Today is our day of preparation for this weekend. Many people have been working very hard (just as in every church) that we might observe and celebrate this pinnacle of the Christian calendar. I have watched so many people put their hearts into their work for this weekend, it is a beautiful thing to observe. I hope and pray you will enter in, with all your hearts, to worship with us on both Good Friday and Easter. (See the Worship page of this website for details.)
I have two things to share with you as we, this evening, begin our weekend observance. The first is a new song, just released today, by Sarah Kivell of Windsor, which begins where we are, takes us to the Garden with Jesus, and points us to resurrection. Click this link, Garden of Suffering, to hear it (the lyrics are there for you as well.) The second is a poem by the British poet Elizabeth Jennings, The Eternal Cross. It takes us in a very different direction, then also points us to resurrection:
The Eternal Cross
He’ll blossom on the cross
in a few hours now*
The Saviour of the world will die again.
He is the flower upon a hurting bough;
the crown of thorns and nails will give him pain.

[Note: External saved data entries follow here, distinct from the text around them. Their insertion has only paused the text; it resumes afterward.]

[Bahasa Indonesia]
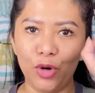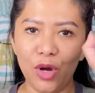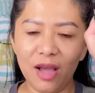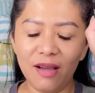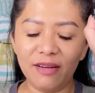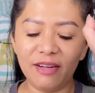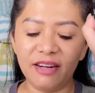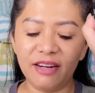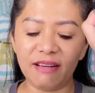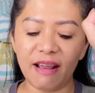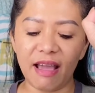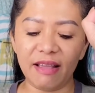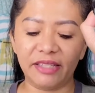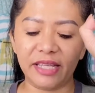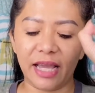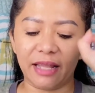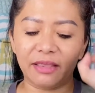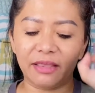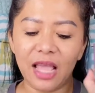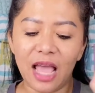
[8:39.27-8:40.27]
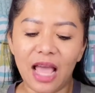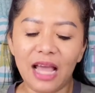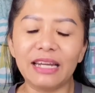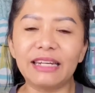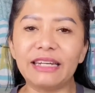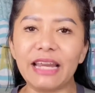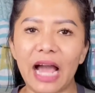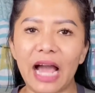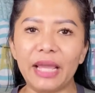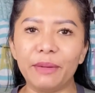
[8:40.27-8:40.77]
derajat
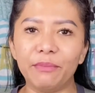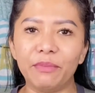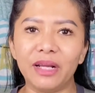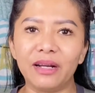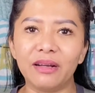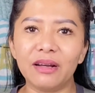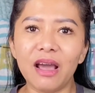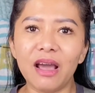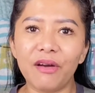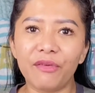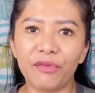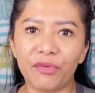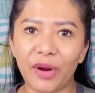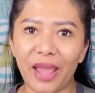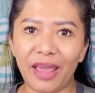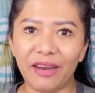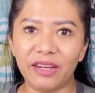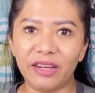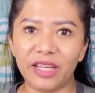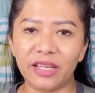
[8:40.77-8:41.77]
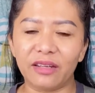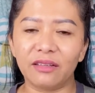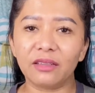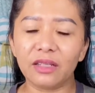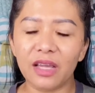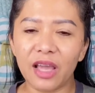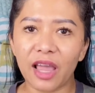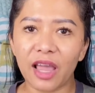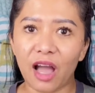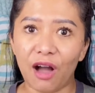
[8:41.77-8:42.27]
diamond radiant
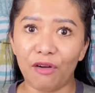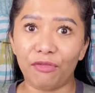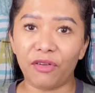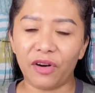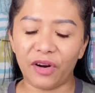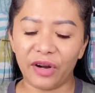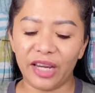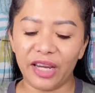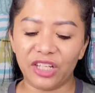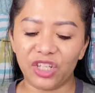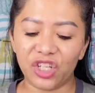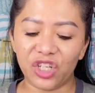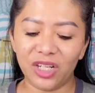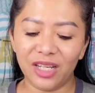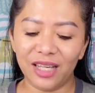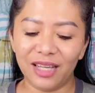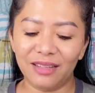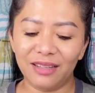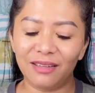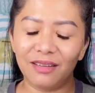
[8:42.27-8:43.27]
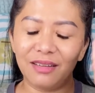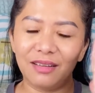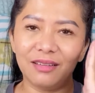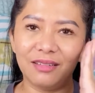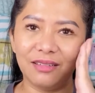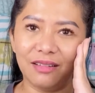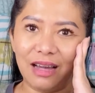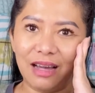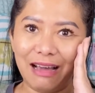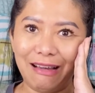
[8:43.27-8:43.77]
coverage.
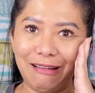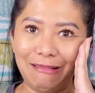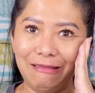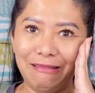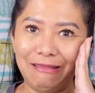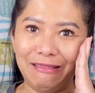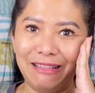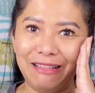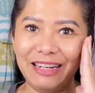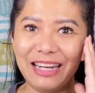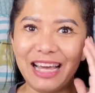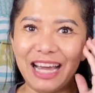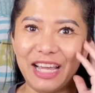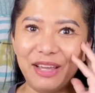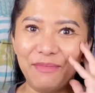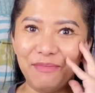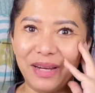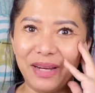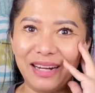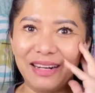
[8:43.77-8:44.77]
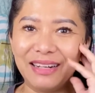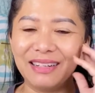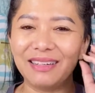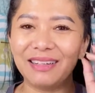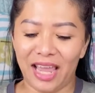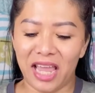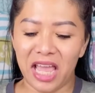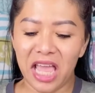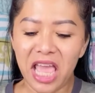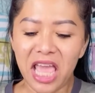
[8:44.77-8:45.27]
Wow, diamond.
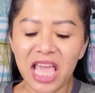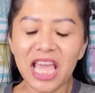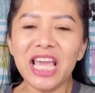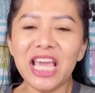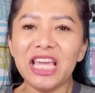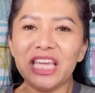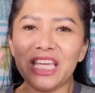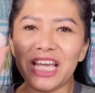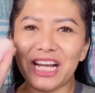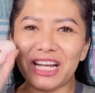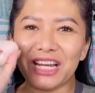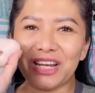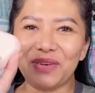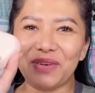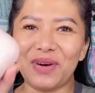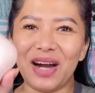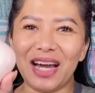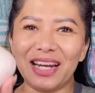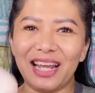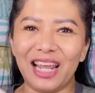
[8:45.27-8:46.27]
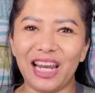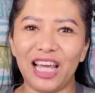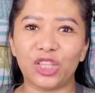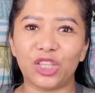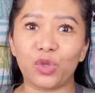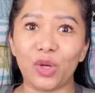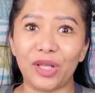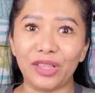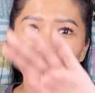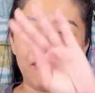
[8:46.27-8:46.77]
Yang kedua adalah
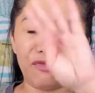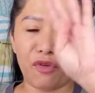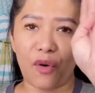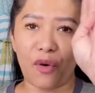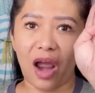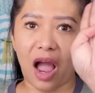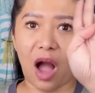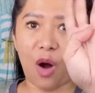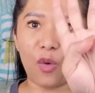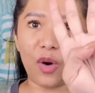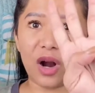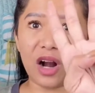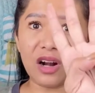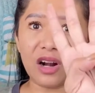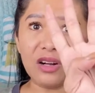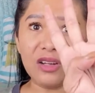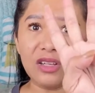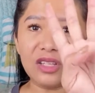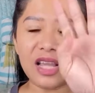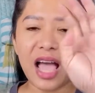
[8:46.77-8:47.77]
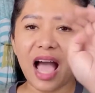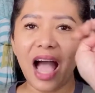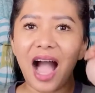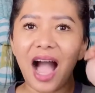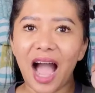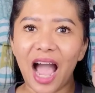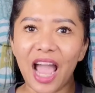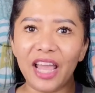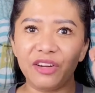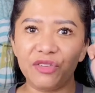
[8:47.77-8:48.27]
24 hours
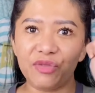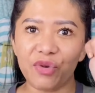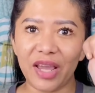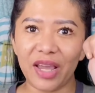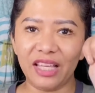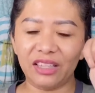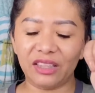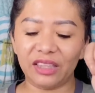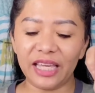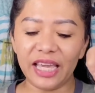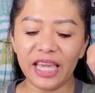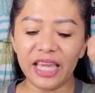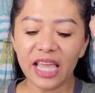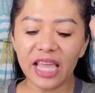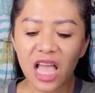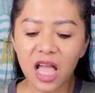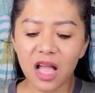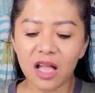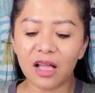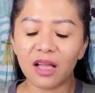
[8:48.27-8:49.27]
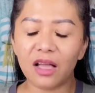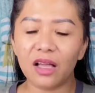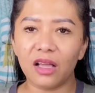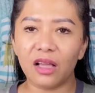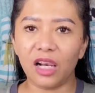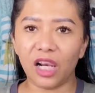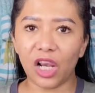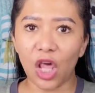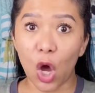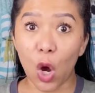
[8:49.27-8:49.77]
hydrating
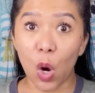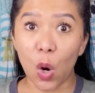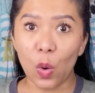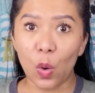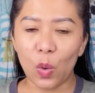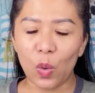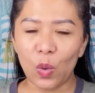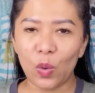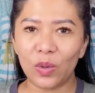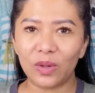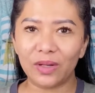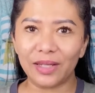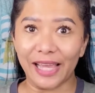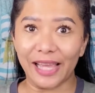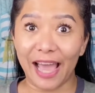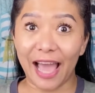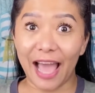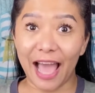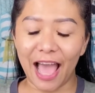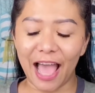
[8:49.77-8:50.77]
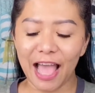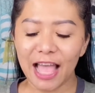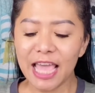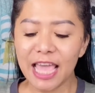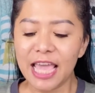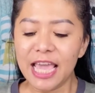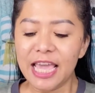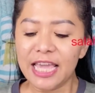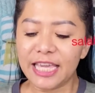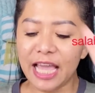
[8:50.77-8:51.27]
glow ya.
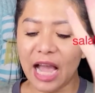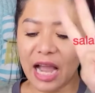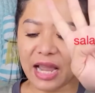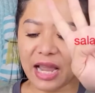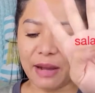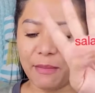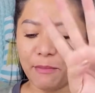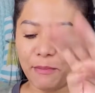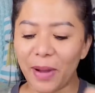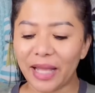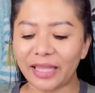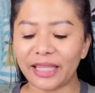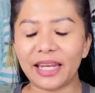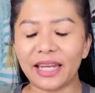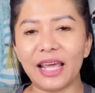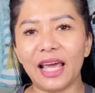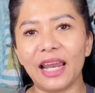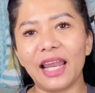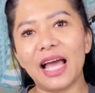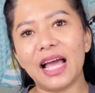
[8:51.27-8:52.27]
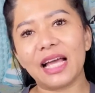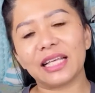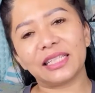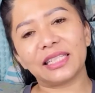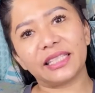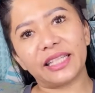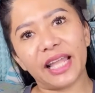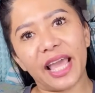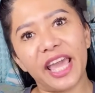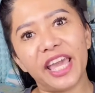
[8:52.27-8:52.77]
Yang ketiga adalah
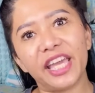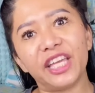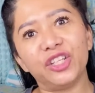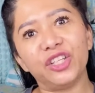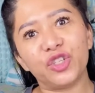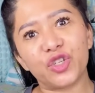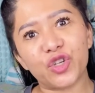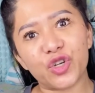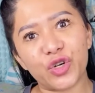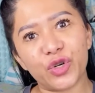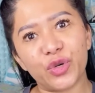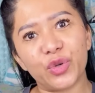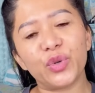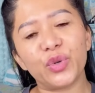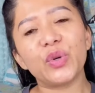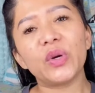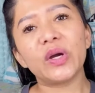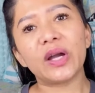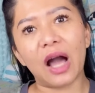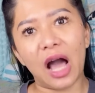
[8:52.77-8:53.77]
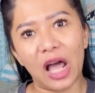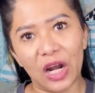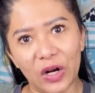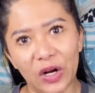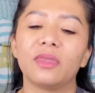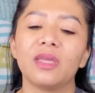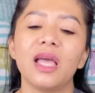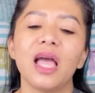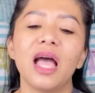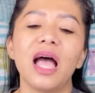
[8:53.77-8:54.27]
stay true
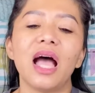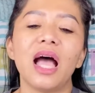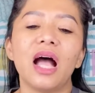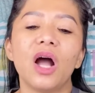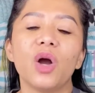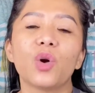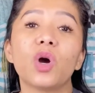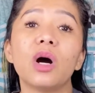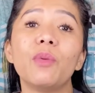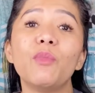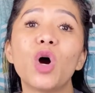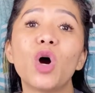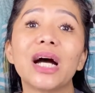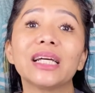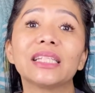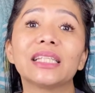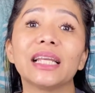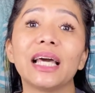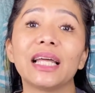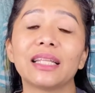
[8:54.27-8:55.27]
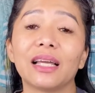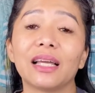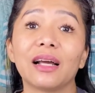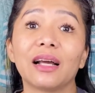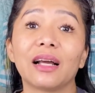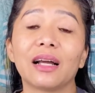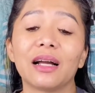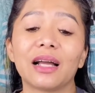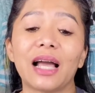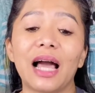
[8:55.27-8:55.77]
color. Gue mau kasih lihat ke,
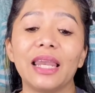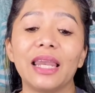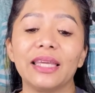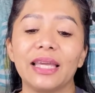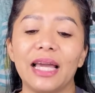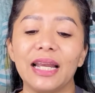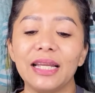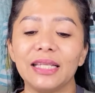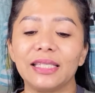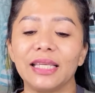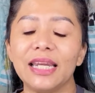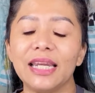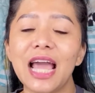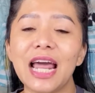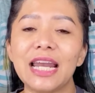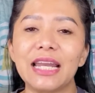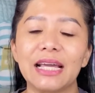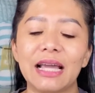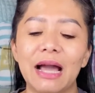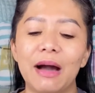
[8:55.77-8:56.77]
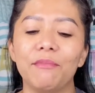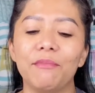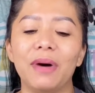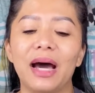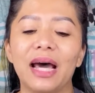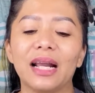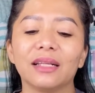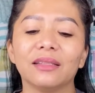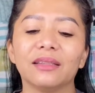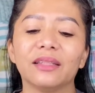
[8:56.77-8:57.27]
ke kalian di sini ada
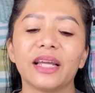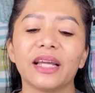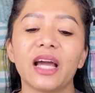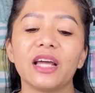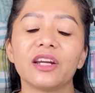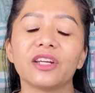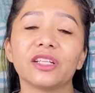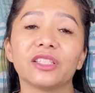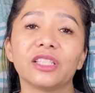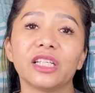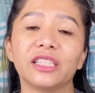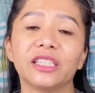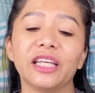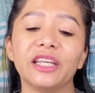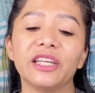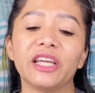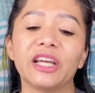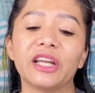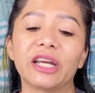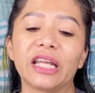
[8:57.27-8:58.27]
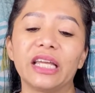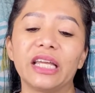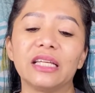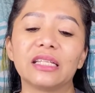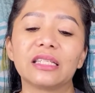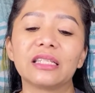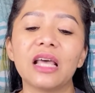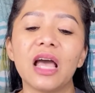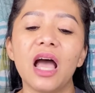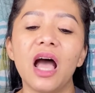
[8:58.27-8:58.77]
gambar 360
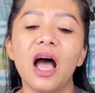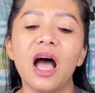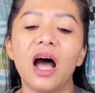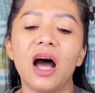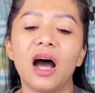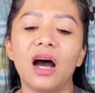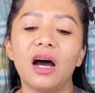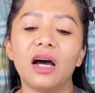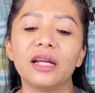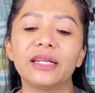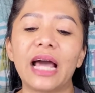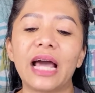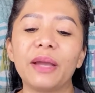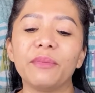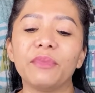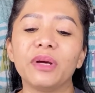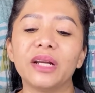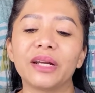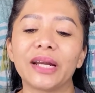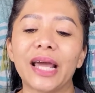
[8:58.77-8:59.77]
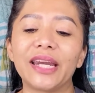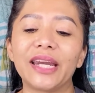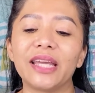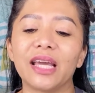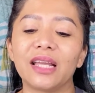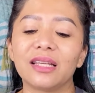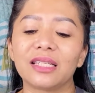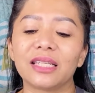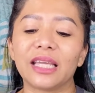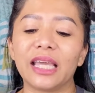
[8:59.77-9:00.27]
degrees uh, diamond
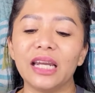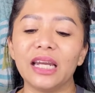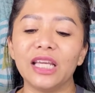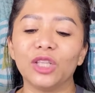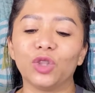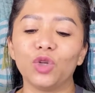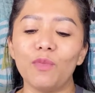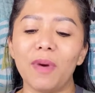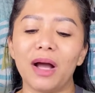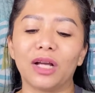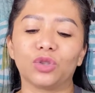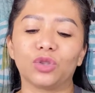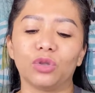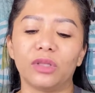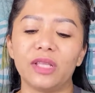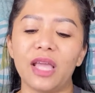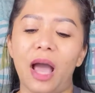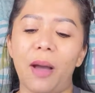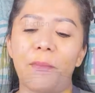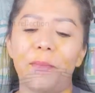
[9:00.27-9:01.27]
radiant skin itu maksudnya apa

But the worst one is how we go on daily wounding him.
And he, although he’s out of time,
still feels the great dark of betrayal.
He’s nailed on a tree each time we fail him.
Suffering won’t abate
until the liberty this God-man gave us
is used only for kindness and gentleness.
Our world is full of dying christs:
the starved, the sick, the poor.
God sleeps in cardboard boxes,
has no meal.
We are his torturer,
each time we fail in generosity,
abuse a child, or will not give our love.

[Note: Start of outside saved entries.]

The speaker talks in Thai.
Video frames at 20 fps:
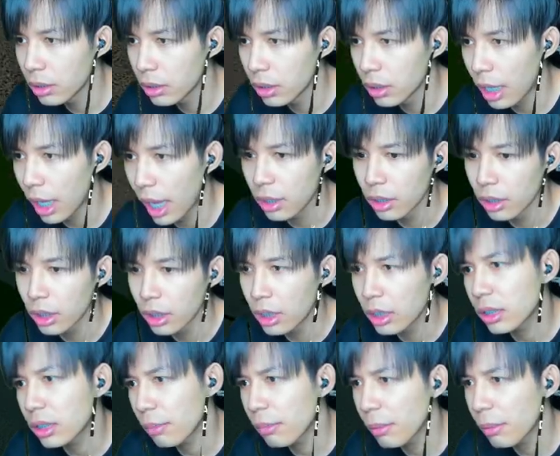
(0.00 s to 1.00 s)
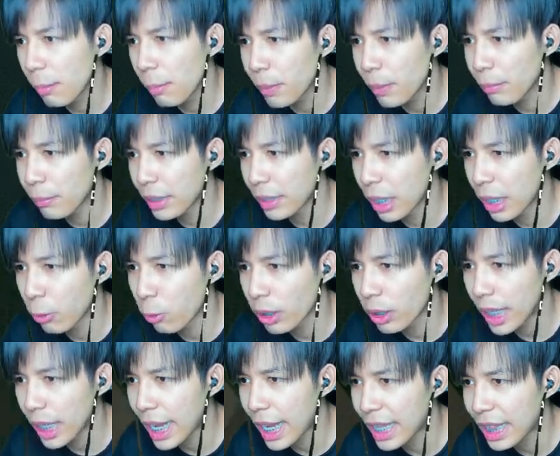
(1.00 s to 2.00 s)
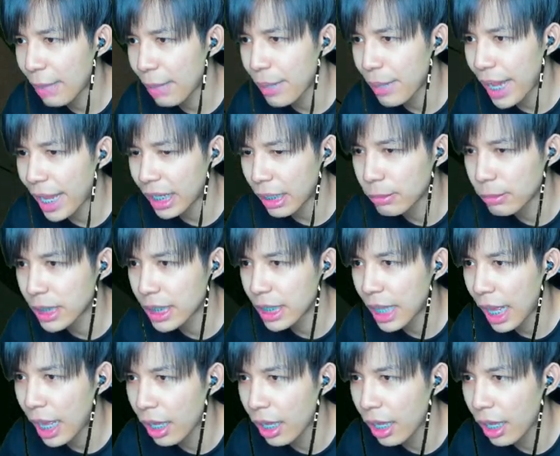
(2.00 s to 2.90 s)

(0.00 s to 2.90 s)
ฮะ คือถ้ามึงไม่เปิดปบบนนี้กูก็ได้ไฮไลท์ไปแอคเอฟซีละ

Christ lets us use our fatal liberty against himself.
But now and then one act of selflessness
sets free the whole of mankind.
When his side was pierced,
that spear was how we failed to say we love someone.

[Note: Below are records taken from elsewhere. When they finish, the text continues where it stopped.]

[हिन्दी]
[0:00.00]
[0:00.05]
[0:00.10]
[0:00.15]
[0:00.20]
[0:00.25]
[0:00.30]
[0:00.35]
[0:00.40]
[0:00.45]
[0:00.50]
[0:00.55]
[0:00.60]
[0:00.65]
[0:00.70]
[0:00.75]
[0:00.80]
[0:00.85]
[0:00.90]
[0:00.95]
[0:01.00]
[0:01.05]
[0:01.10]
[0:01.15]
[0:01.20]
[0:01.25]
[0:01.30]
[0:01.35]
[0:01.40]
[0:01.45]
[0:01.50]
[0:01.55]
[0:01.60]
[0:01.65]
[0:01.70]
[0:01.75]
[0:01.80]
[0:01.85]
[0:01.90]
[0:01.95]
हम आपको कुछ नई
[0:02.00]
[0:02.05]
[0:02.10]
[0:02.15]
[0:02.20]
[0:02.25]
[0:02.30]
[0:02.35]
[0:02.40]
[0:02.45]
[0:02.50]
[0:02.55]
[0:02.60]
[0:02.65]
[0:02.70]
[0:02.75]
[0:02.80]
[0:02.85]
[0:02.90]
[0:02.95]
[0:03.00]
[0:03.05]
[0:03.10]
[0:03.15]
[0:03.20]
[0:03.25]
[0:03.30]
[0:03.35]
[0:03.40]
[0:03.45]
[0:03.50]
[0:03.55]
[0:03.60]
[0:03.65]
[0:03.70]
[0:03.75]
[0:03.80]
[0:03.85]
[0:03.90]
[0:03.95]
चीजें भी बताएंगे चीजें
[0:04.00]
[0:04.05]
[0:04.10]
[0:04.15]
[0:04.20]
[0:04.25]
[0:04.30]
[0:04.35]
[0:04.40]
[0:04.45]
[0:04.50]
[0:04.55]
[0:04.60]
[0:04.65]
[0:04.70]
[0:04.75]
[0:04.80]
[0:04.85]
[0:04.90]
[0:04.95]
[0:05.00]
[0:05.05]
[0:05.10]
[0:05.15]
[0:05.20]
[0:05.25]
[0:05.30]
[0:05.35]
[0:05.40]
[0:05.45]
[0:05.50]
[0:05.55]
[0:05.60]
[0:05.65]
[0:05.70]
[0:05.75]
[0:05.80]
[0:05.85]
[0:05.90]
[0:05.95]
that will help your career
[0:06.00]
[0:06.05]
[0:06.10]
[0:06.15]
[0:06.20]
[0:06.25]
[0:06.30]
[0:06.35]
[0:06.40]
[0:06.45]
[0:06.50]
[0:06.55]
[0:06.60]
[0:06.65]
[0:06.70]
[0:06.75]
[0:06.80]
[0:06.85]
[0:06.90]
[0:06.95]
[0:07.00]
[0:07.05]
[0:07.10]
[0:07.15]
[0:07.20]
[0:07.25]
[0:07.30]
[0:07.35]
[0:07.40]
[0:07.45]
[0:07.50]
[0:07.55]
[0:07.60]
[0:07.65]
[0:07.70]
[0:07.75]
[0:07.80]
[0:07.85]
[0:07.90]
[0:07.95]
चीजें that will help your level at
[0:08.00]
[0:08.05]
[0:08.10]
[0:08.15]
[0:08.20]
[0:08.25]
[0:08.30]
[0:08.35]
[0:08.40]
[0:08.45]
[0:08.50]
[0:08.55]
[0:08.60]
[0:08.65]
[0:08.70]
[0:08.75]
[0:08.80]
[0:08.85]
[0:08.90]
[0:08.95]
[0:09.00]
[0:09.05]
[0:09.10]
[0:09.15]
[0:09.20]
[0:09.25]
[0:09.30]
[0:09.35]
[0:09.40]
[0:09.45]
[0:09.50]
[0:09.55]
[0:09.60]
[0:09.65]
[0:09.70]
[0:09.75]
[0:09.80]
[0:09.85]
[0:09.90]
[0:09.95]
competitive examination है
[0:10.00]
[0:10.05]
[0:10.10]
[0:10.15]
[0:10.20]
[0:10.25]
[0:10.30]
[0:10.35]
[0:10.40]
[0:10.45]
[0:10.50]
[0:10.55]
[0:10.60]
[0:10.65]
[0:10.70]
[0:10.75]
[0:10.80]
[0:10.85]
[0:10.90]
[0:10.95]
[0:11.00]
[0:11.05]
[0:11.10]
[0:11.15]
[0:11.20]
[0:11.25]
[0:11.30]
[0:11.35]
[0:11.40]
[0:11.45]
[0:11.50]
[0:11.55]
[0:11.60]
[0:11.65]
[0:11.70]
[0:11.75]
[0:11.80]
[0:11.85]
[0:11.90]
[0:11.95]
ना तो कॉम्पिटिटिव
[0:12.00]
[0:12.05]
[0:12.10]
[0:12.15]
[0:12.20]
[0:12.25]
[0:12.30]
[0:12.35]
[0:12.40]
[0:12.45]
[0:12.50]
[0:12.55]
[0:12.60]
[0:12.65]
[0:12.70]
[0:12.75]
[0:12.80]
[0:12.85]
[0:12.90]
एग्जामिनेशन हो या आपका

But each time tears are dried,
it’s Resurrection Day.
* (the original line reads, "in three weeks now")
May God bless you as you worship him this weekend in prayer, in solitude, in gathering, in caring for one another.
Beautiful song! The poem speaks to me in a special way! Probably because of the Pandemic ? those less fortunate as usual are suffering most.
I do like the tradition of Mandy Thursday. We listened to a beautiful Maundy Thursday Service from the Netherlands where we celebrated Communion instead of the traditional feet washing?
Looking forward to our own Good Friday Service!